Blasius Merrem (1761–1824) was een Duitse taalkundige die natuurwetenschapper werd. Hij studeerde vanaf  1778 = aan de Universiteit van Göttingen. Daar kwam hij onder de hoede van professor Johann Friedrich Blumenbach, die wordt beschouwd als de grondlegger van de moderne zoölogie ende antropologie. Blumenbach stimuleerde Merrem om zijn interesse in de zoölogie te ontwikkelen, en met de tijd ontwikkelde Merrem een bijzondere belangstelling voor ornithologie (de studie van vogels) en herpetologie (de studie van hagedissen). Hij maakte vervolgens carrière als hoogleraar aan de universiteiten van Duisburg en Marburg.
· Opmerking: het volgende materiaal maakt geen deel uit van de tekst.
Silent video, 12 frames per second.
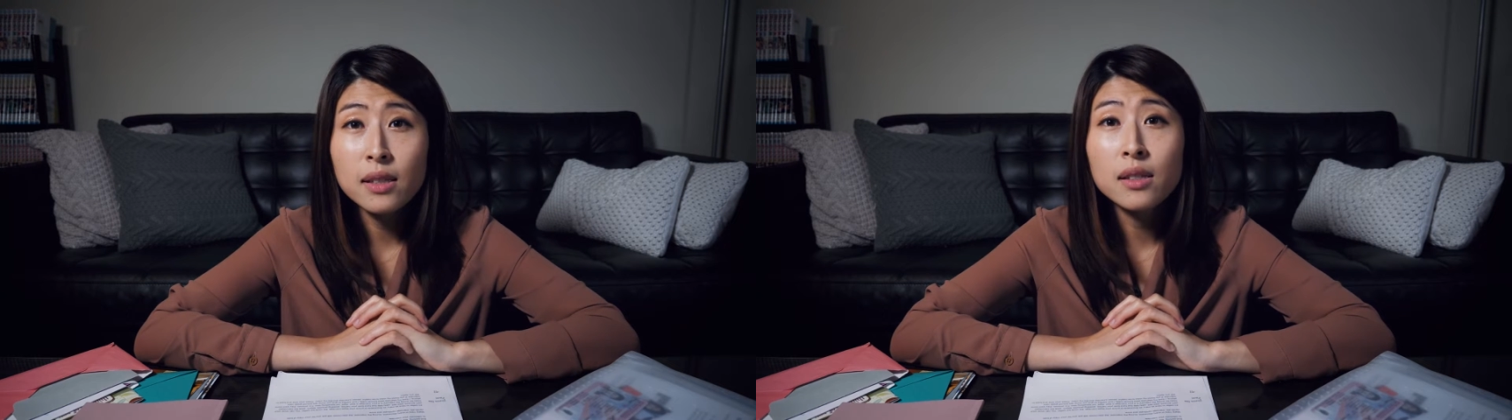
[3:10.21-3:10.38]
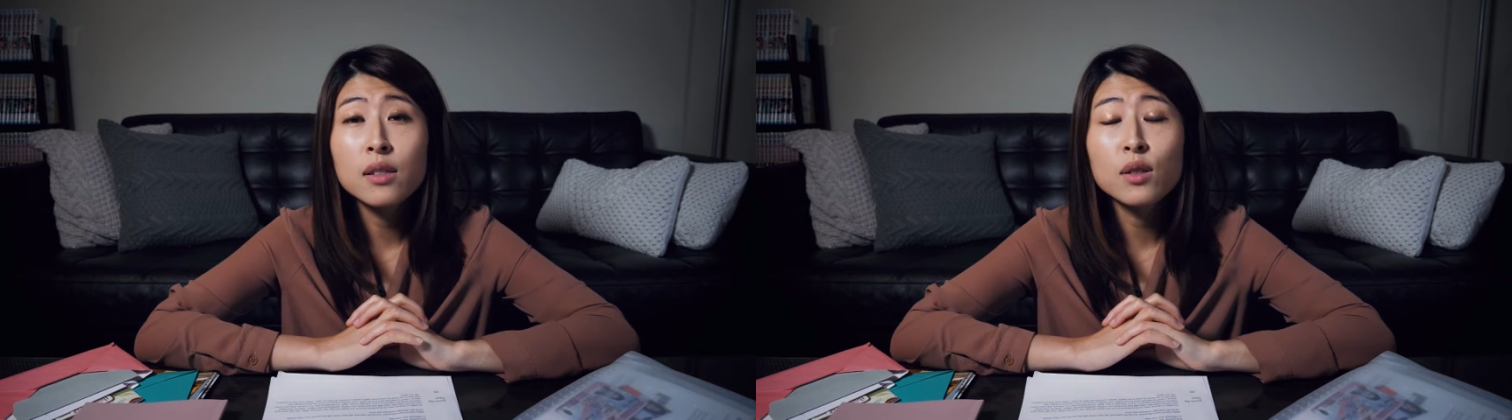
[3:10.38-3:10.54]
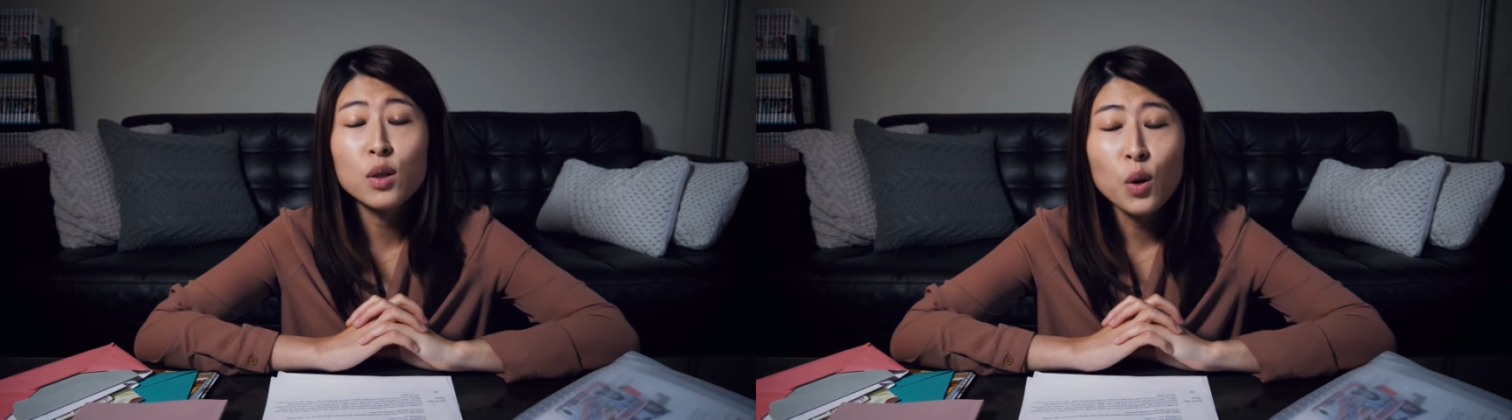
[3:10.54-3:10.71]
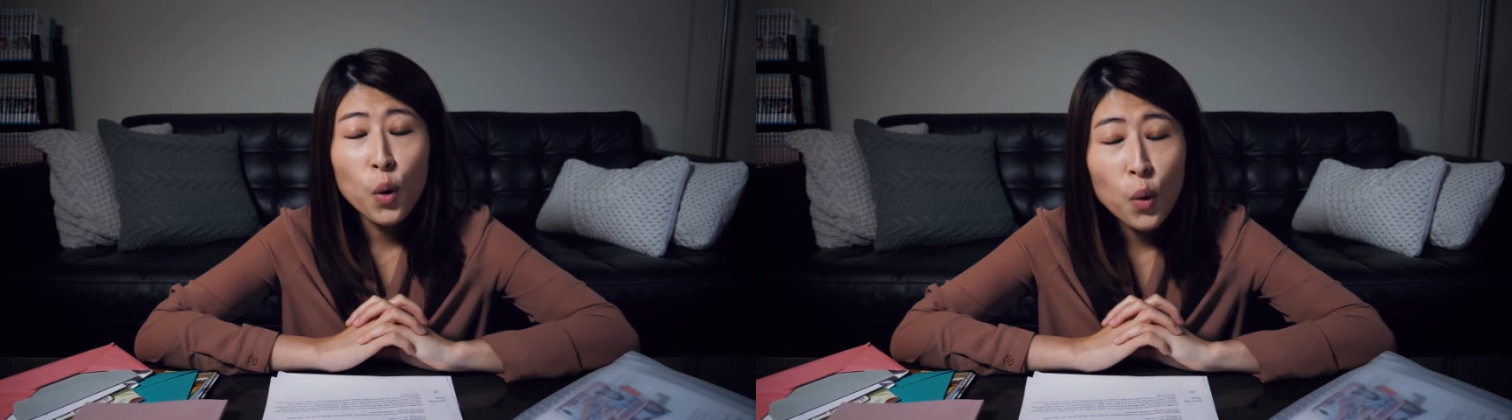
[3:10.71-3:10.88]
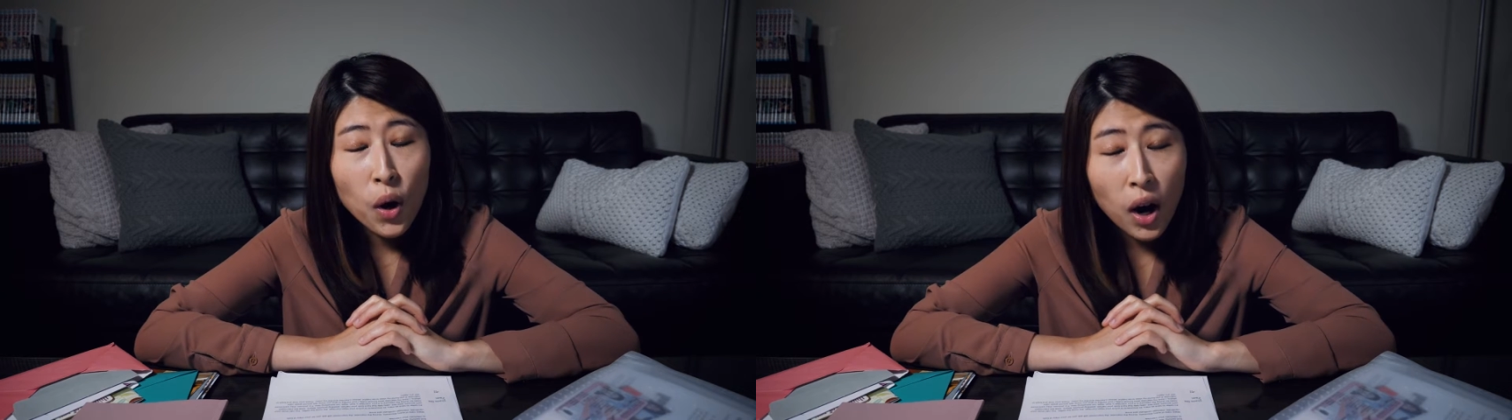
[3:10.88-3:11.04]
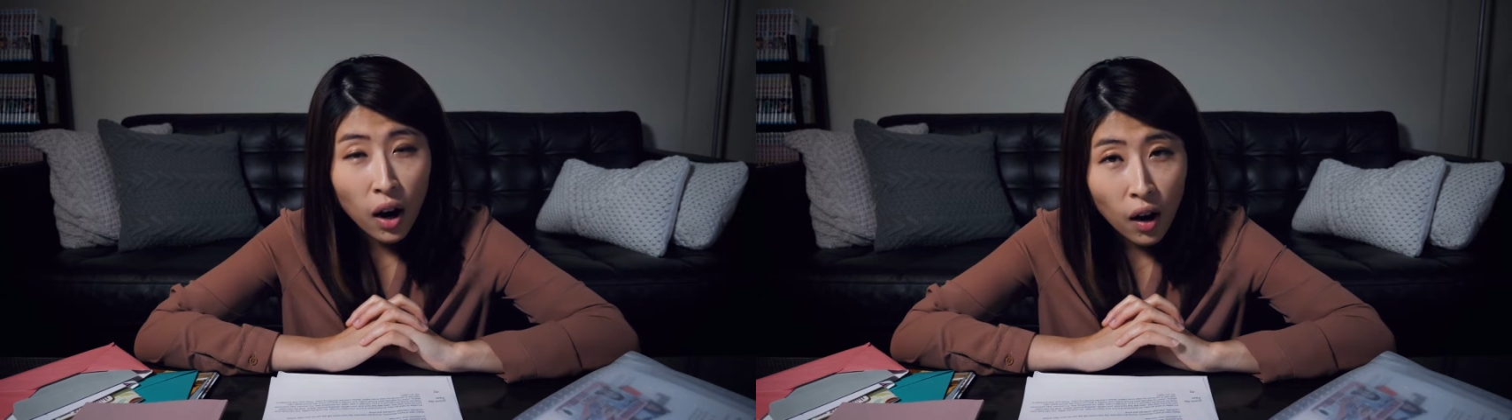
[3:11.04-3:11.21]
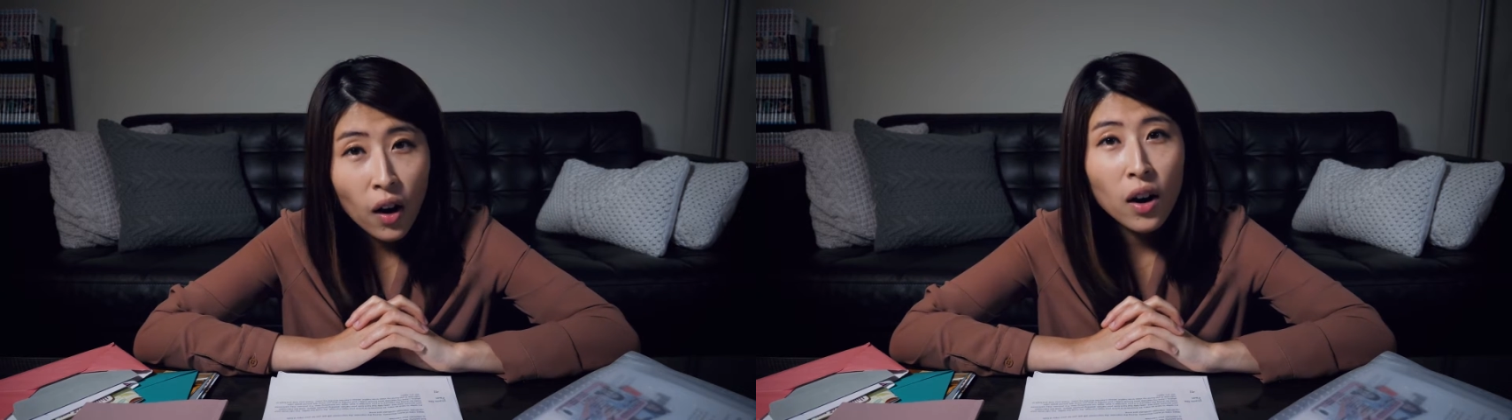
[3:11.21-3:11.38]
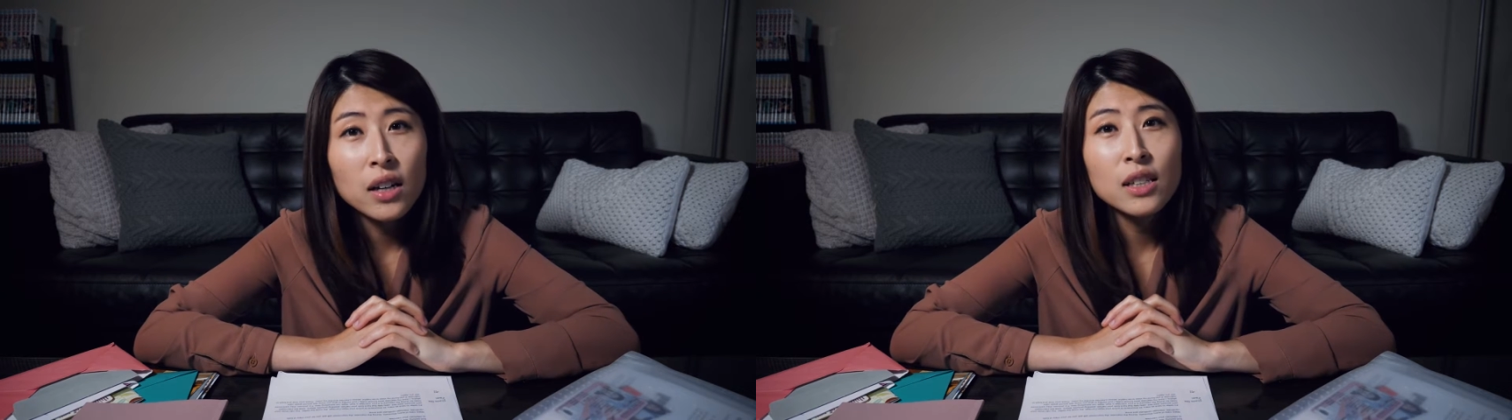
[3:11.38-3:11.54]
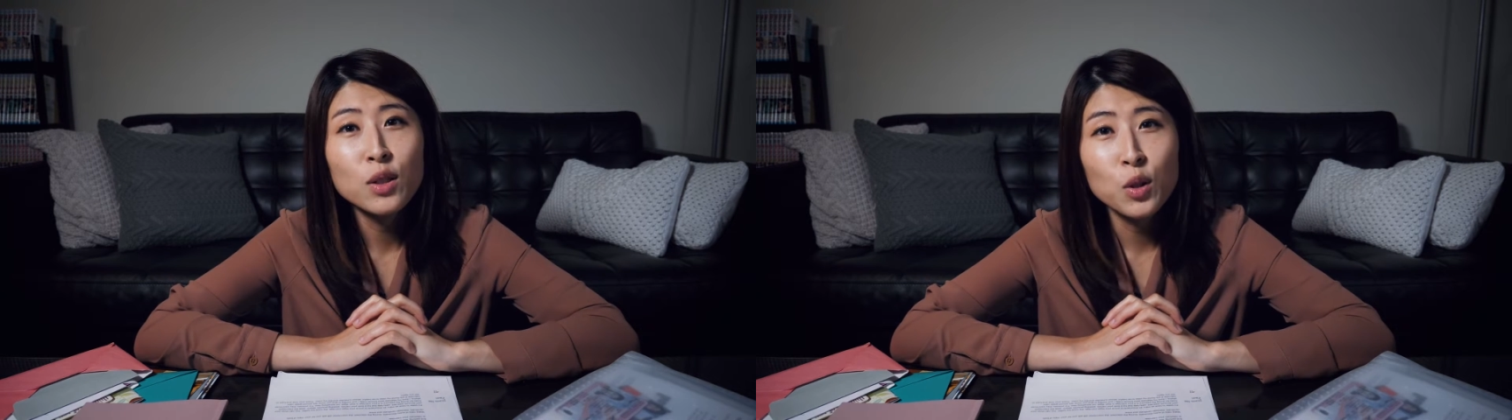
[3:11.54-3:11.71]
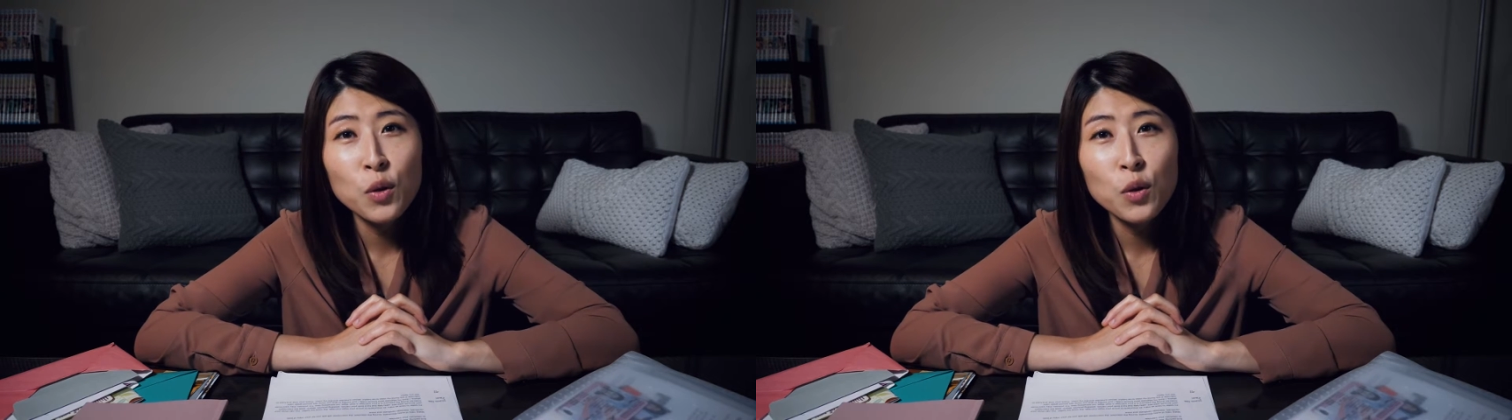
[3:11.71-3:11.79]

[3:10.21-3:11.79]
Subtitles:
it's so hard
Zijn werk uit 1790, Beytraege zur Naturgeschichte (Bijdragen tot de natuurlijke historie), dat zich in het bijzonder richtte op amfibieën, werd als baanbrekend beschouwd in zijn vakgebied. Merrems bijdragen aan verschillende gebieden van de natuurhistorie leidden in 1805 tot zijn benoeming tot hoogleraar in de botanie en directeur van de Botanische Tuin aan de Universiteit van Duisburg. Enkele jaren later richtte hij het natuurwetenschappelijke programma op aan de Universiteit van Marburg.